The service in the church continues throughout the night. At this time, the priests sing hymns and psalms dedicated only to such a joyful event as the birth of Jesus Christ. Many Orthodox Christians come to the service even with small children. In this way, parents introduce them to Christian culture.

Step 5

After the end of the church celebration, the Orthodox return home and start breaking the fast. However, it should be borne in mind that, despite the fact that the fast has already ended, meat cannot be eaten immediately. But you can fish in almost unlimited quantities.

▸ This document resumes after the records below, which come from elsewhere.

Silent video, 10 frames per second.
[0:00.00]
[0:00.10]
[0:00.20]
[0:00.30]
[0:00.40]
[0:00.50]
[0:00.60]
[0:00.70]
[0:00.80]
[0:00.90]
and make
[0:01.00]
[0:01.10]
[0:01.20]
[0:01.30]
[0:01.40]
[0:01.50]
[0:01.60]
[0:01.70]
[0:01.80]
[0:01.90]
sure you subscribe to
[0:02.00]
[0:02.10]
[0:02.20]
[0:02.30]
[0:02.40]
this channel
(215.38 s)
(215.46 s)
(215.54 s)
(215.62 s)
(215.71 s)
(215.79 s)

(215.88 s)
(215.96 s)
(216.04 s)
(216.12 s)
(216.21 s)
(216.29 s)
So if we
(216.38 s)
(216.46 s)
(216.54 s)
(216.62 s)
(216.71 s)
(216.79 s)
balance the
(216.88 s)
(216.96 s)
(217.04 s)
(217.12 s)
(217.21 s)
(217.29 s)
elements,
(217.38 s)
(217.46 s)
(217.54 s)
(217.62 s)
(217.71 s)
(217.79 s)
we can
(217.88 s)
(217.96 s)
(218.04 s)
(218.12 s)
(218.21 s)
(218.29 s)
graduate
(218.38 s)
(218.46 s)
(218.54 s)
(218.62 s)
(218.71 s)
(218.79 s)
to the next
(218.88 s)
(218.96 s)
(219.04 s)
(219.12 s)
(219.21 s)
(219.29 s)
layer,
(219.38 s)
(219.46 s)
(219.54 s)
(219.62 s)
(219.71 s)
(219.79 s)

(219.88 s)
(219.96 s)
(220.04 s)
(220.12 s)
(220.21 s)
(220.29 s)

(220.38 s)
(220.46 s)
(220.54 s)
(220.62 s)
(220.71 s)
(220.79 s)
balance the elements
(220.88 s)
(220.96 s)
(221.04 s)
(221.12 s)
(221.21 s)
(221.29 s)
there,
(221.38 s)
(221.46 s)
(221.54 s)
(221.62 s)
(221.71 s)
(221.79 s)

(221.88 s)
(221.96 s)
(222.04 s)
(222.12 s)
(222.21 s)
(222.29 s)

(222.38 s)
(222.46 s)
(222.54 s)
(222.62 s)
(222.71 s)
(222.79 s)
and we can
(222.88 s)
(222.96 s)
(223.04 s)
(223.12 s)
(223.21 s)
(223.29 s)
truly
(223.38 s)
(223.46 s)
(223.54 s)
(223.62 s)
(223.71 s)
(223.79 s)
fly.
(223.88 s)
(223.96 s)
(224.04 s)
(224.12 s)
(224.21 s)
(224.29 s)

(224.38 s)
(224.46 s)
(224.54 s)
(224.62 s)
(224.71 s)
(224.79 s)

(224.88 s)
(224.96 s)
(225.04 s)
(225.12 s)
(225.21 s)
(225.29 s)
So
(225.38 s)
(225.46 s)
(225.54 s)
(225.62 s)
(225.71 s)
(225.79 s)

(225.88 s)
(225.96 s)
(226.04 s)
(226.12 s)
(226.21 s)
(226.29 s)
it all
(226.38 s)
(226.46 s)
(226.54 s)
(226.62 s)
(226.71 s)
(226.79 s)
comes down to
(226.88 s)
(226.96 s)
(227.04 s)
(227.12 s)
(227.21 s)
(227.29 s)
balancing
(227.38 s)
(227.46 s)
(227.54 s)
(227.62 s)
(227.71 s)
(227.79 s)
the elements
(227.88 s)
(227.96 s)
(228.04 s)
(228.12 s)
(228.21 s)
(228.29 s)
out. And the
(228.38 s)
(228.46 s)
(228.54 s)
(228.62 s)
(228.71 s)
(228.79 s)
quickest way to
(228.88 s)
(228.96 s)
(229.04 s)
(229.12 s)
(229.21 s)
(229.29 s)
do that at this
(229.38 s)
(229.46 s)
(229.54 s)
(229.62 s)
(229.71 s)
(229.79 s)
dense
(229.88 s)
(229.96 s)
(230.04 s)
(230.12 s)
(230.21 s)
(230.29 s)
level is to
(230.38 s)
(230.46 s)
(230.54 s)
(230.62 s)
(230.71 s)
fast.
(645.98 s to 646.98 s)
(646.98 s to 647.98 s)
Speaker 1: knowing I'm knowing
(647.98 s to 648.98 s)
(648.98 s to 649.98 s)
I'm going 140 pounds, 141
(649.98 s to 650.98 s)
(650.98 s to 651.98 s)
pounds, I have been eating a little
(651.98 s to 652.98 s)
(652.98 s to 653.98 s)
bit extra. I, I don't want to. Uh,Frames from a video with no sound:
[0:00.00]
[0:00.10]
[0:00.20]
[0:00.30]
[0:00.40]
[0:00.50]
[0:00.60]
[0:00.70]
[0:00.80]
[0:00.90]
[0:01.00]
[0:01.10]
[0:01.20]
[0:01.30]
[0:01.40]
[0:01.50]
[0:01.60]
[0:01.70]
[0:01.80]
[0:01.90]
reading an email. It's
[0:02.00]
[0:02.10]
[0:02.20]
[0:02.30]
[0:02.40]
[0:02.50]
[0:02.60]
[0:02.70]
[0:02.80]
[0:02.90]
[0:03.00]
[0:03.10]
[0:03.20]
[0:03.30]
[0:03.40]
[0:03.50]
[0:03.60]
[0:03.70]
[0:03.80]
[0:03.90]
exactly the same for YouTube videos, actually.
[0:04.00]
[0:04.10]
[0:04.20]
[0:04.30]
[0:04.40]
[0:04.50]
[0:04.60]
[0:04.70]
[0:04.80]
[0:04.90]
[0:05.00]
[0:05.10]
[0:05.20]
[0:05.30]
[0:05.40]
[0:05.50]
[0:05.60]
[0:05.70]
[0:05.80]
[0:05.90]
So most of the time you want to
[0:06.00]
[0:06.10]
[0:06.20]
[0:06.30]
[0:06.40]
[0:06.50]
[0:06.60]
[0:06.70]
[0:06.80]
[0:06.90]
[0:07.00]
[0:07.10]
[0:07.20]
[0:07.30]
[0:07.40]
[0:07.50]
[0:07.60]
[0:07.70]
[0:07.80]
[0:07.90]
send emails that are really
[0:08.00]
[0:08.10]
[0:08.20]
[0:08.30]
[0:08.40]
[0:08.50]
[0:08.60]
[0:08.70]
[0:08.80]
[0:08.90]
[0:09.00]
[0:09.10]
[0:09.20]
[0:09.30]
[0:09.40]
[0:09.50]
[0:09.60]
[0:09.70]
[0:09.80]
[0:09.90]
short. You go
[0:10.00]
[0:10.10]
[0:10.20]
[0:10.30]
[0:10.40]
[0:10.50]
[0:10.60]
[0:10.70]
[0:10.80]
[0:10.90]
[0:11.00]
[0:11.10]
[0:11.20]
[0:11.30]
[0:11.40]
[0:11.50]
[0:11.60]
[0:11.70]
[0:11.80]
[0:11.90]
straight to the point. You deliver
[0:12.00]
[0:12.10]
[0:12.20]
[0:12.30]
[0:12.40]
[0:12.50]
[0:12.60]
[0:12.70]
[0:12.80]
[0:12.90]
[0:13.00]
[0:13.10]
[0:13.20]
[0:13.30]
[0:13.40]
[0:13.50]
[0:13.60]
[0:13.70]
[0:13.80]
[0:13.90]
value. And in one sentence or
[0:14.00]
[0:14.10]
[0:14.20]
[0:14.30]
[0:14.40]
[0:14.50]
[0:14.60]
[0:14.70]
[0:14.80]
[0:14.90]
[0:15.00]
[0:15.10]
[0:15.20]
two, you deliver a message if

On the first day, the table should still be lean - kutia, compote, potatoes, salads, etc. Christmas gifts are another enjoyable part of the holiday. They lie in the same way as in the New Year under the tree. Only now you are not allowed to take them until everyone has eaten.

Step 6

Christmas is celebrated three days. During this period, you need to go to the guests and receive them at home. Each such meeting necessarily takes place with gifts and a feast.